THE TASK ▸
All pictures are to be excluded when the data below is output verbatim.

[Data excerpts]
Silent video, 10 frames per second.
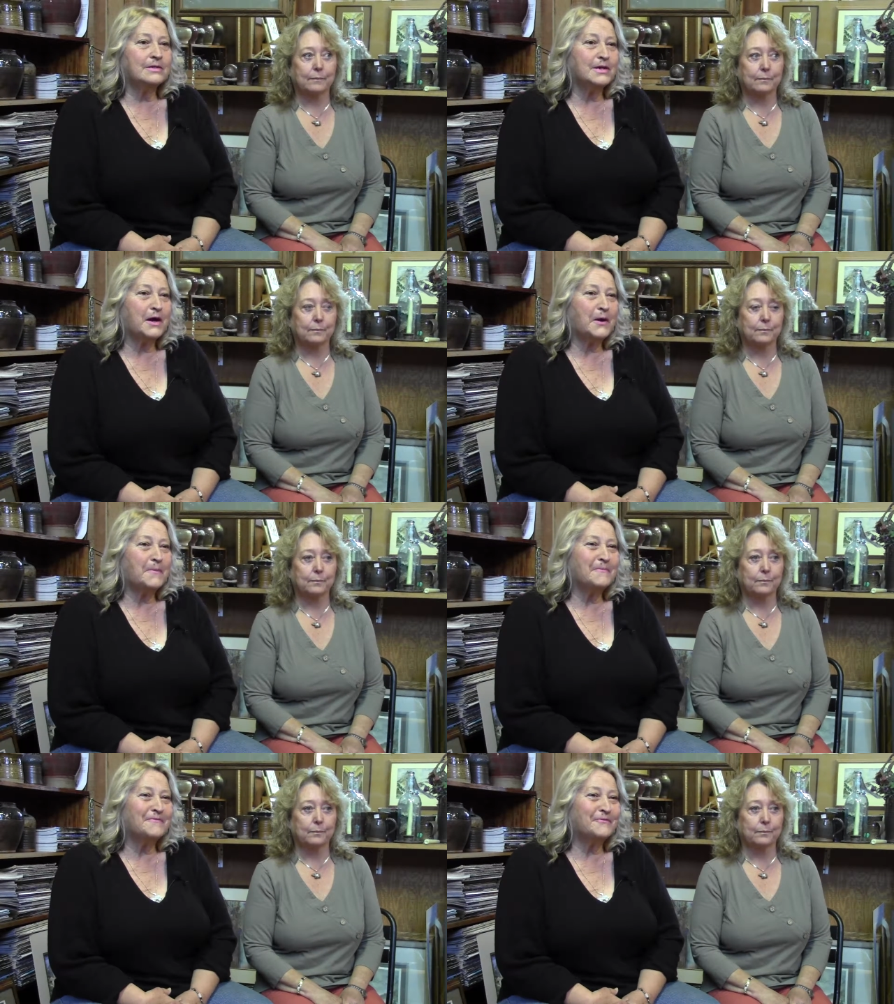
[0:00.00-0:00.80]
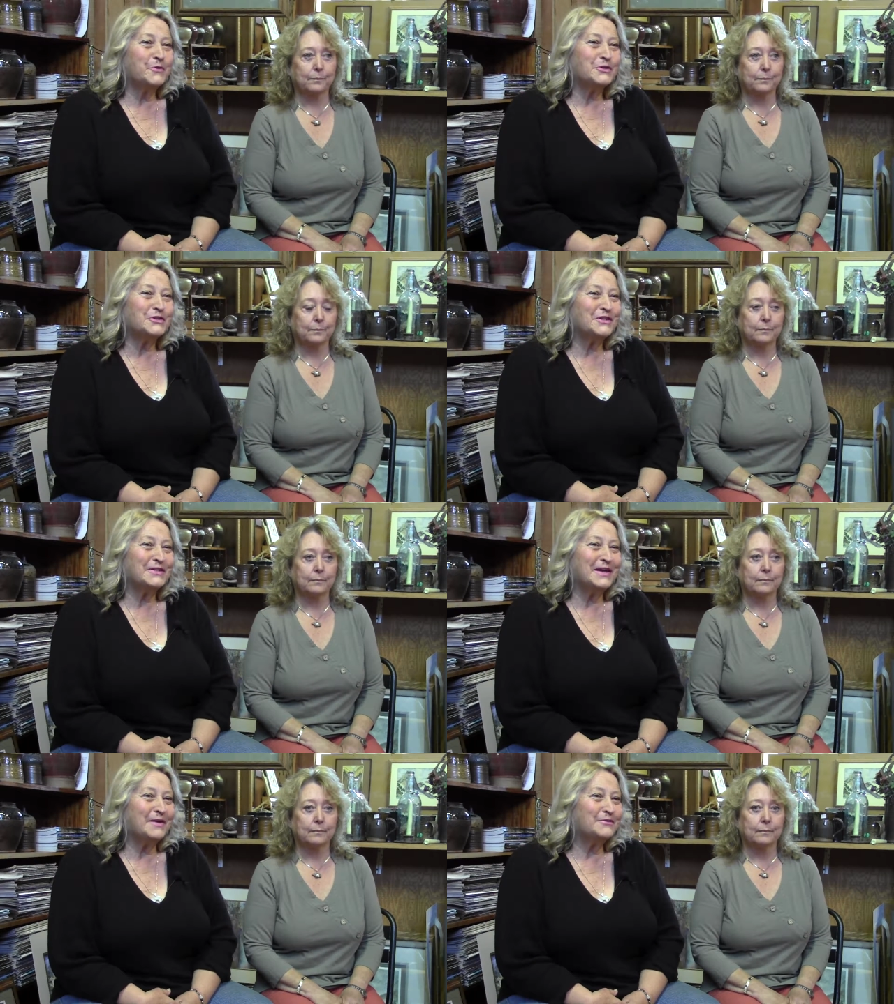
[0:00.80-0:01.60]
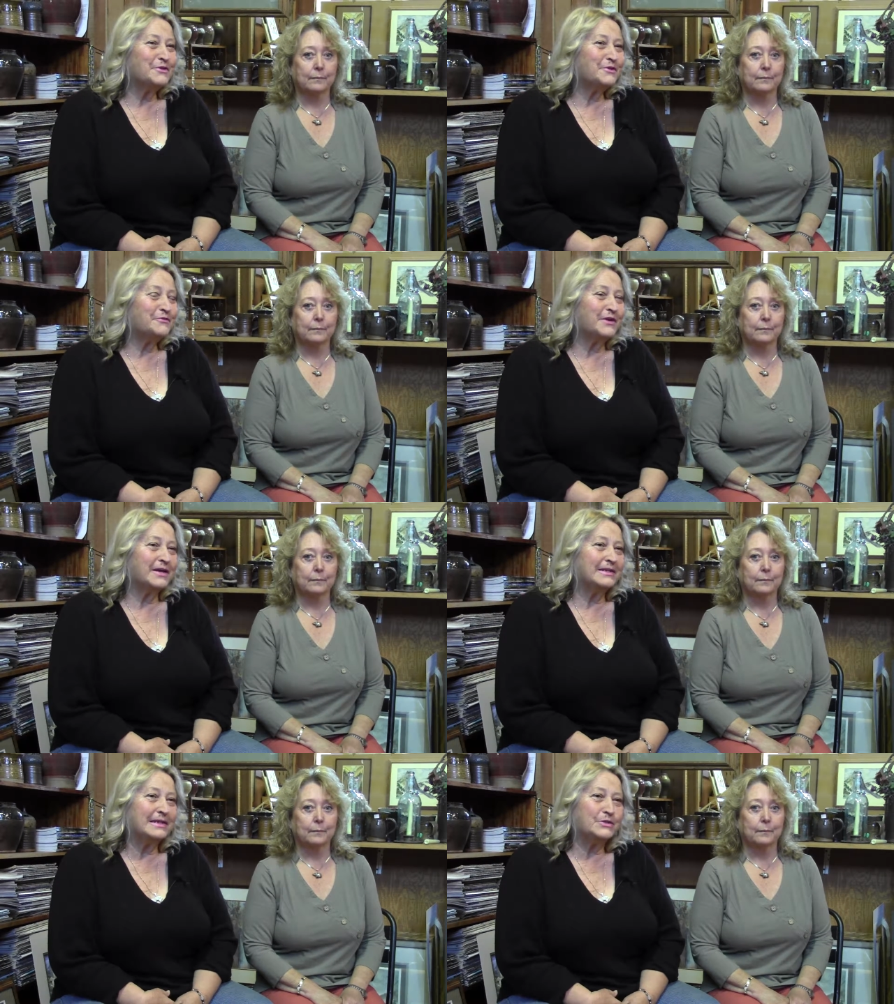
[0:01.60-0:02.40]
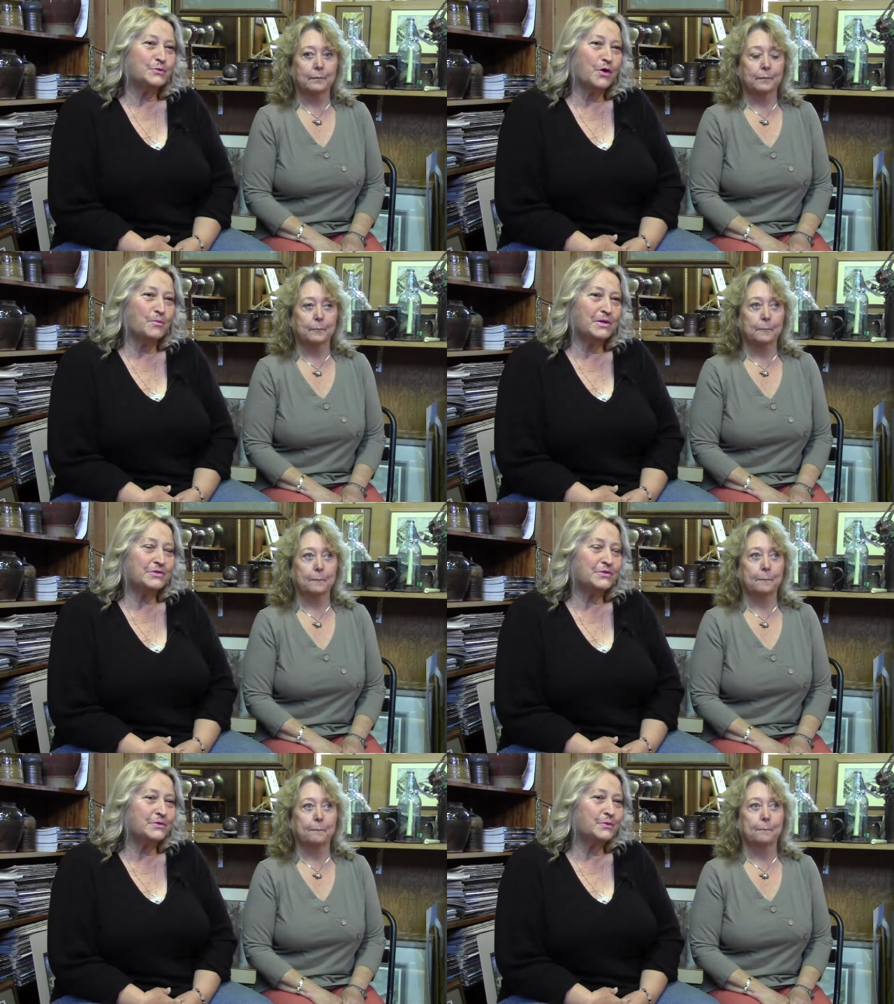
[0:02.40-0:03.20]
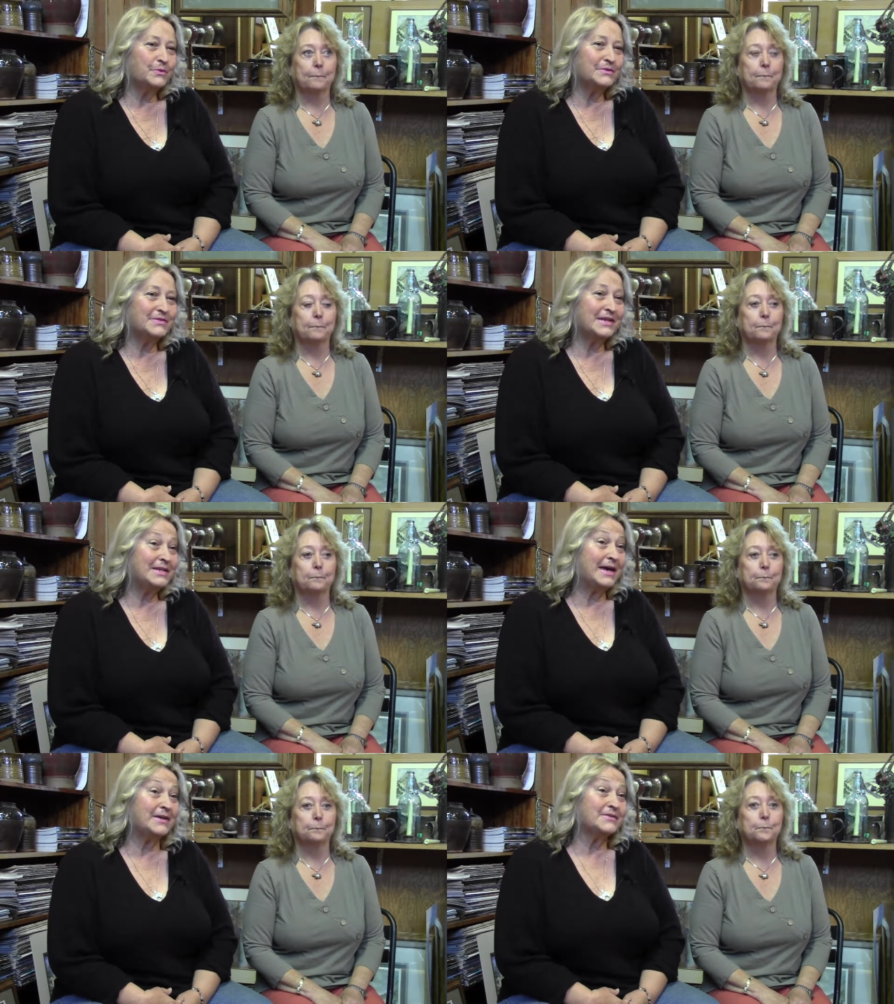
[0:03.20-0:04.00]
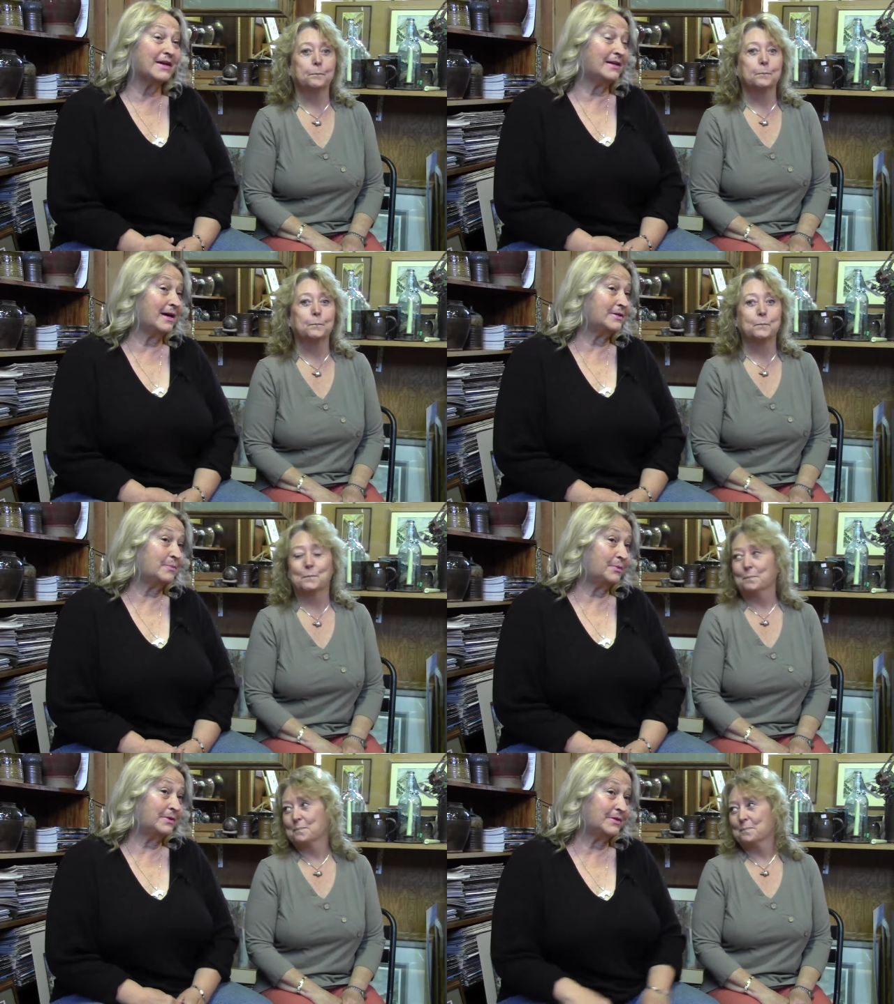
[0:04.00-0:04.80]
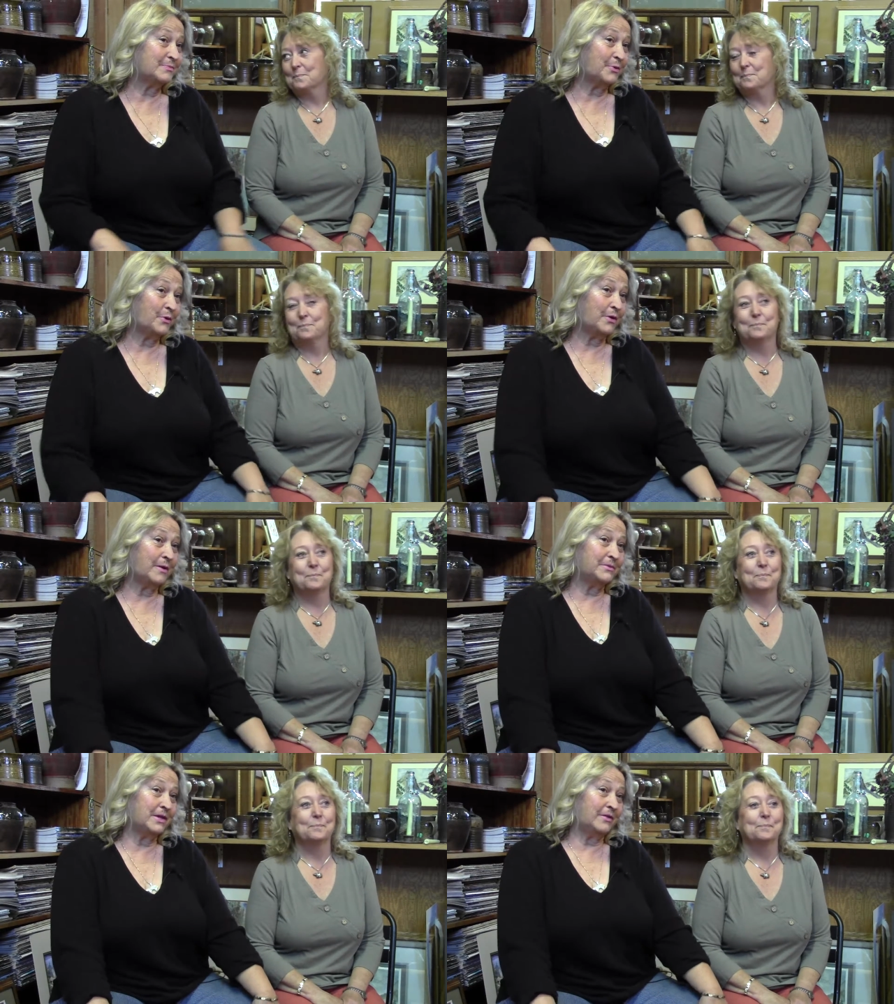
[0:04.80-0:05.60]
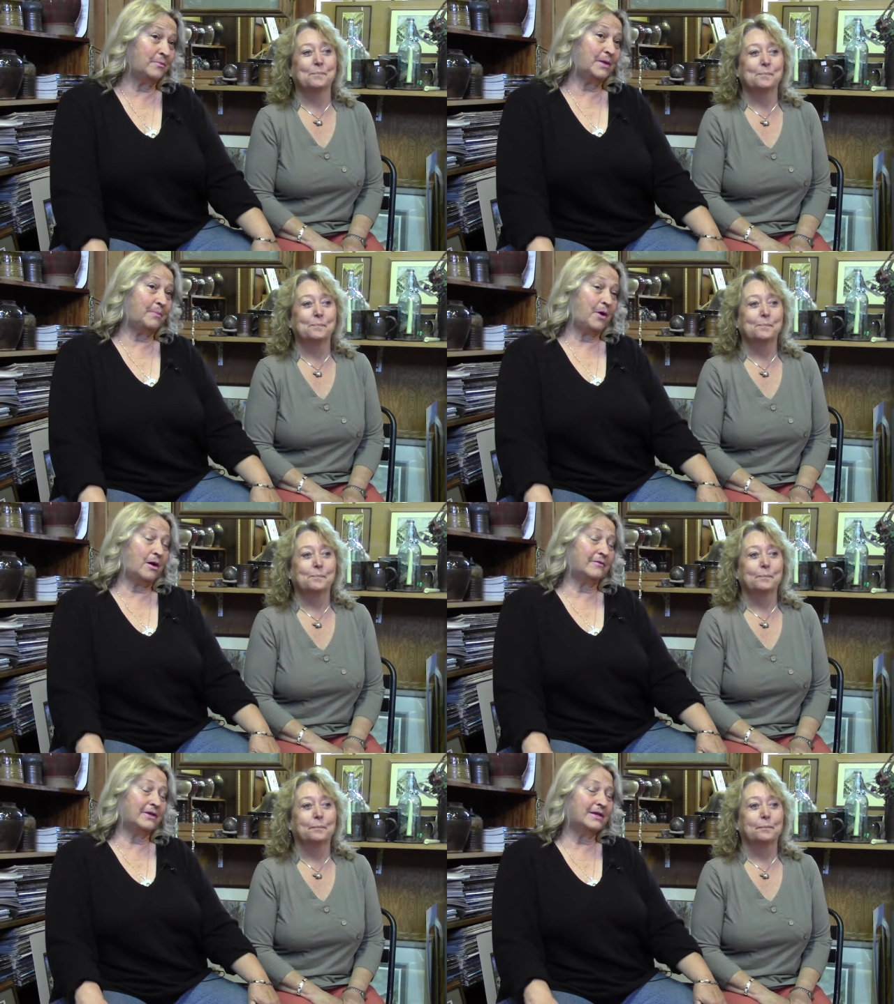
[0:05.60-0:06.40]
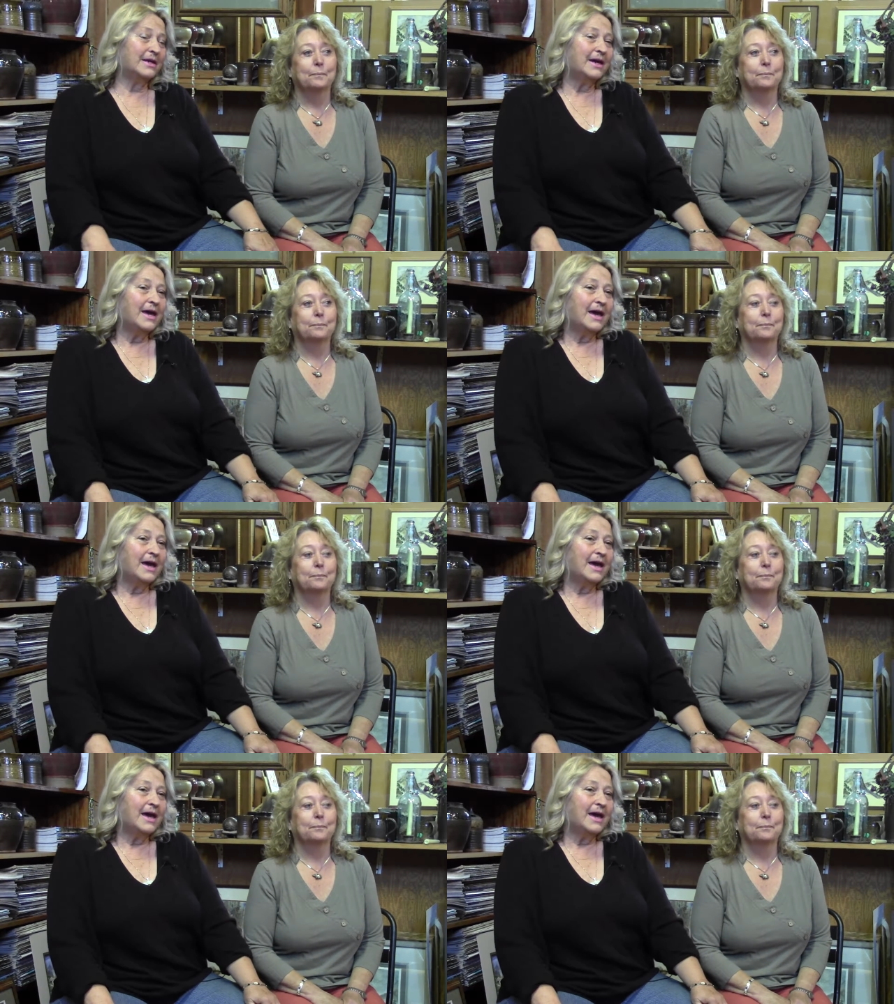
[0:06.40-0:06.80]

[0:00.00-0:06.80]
Speaker 1: um, fortunately, I have a good friend, Linda Roemisch, who said, yes, I'd like to put this program together, be a part of it.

ANSWER TO THIS TASK ▸
Silent video, 10 frames per second.
[0:00.00-0:00.80]
[0:00.80-0:01.60]
[0:01.60-0:02.40]
[0:02.40-0:03.20]
[0:03.20-0:04.00]
[0:04.00-0:04.80]
[0:04.80-0:05.60]
[0:05.60-0:06.40]
[0:06.40-0:06.80]

[0:00.00-0:06.80]
Speaker 1: um, fortunately, I have a good friend, Linda Roemisch, who said, yes, I'd like to put this program together, be a part of it.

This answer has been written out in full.